Early in his life, he depicted this story in an epic painting. He was a celebrated and prodigiously gifted artist who, in his own personal life, was living far from God, but he painted this story for a patron. He used a huge canvas and painted this action moment that is really nothing more than a murder in progress.
There is young and innocent Isaac bare-chested and sprawled out on a rock with old Abraham’s left hand pressing the boy’s face back, as if to expose his throat, his right hand extended to reach for a knife. All the while an angel has flown up behind him, with panic on his face, and grabs the right hand, knocking the knife from Abraham’s hand.
That’s his painting of this story as a young man.
But then decades later in life Rembrandt knew what it was like to lose a child in death, he lost several children, in fact. He came to be convinced of the love of God for him in the person of Jesus of Nazareth and he began living as a follower of Jesus. As an old man, having lost children of his own leaving him with only one son left late in life—he paints this scene again.
He does it differently. He does it on an etching plate. And in that version of this scene, Abraham shelters his son, Isaac with his arms around his son, cradling him to his chest, covering the boy’s eyes. The expression on Abraham’s face is one of sorrow and love.
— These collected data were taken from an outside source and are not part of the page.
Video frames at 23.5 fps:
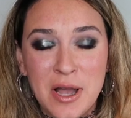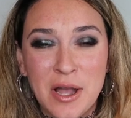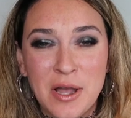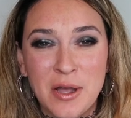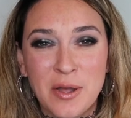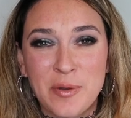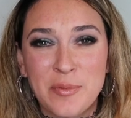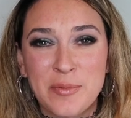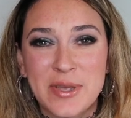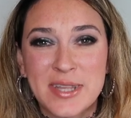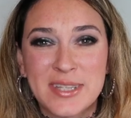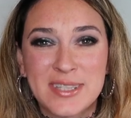
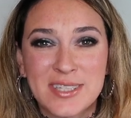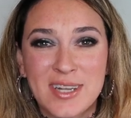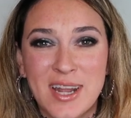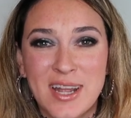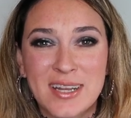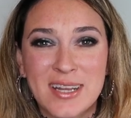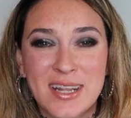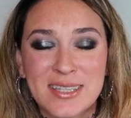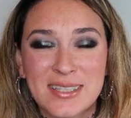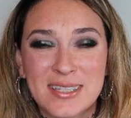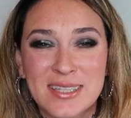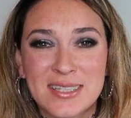Um, it's
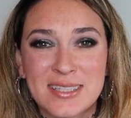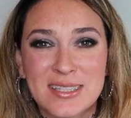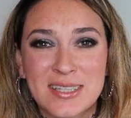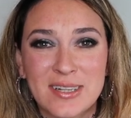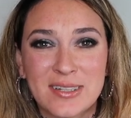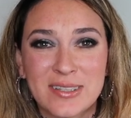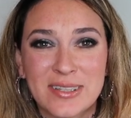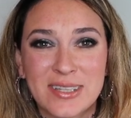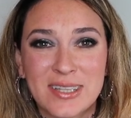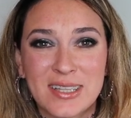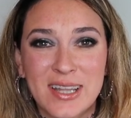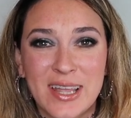not
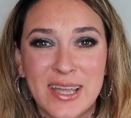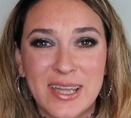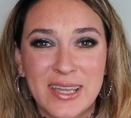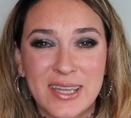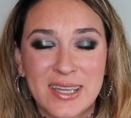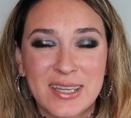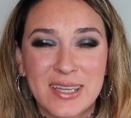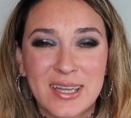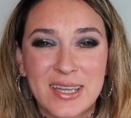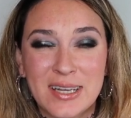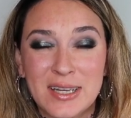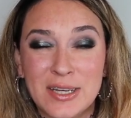necessarily
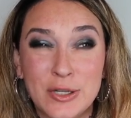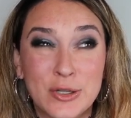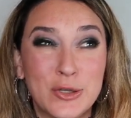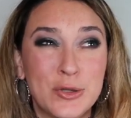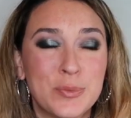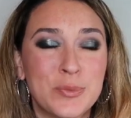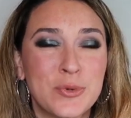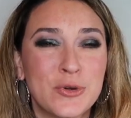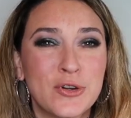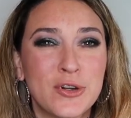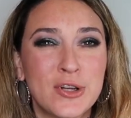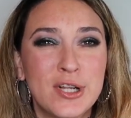like
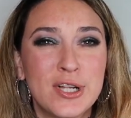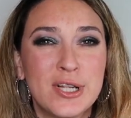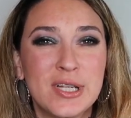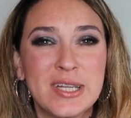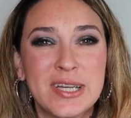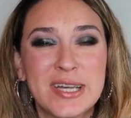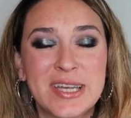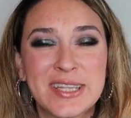numeral,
And behind Abraham there is a strong, sheltering angel who cradles this father as the father cradles his son.
This version of the story was done by someone who knew how far God was willing to go to embrace us. Our heavenly Father was willing to lose a Son, so that He might gain people like Rembrandt and me back into his forever family.
This is our good news. That God shelters and cradles us even when it seems that we are walking into the unknown darkness where the fire has gone out. And because of Jesus, you and I can say to the Living God, even at our darkest times, “Here I am.”
So, may you learn to trust God even in the moments that you don’t understand God. Then and only then will you be each the other’s world entire.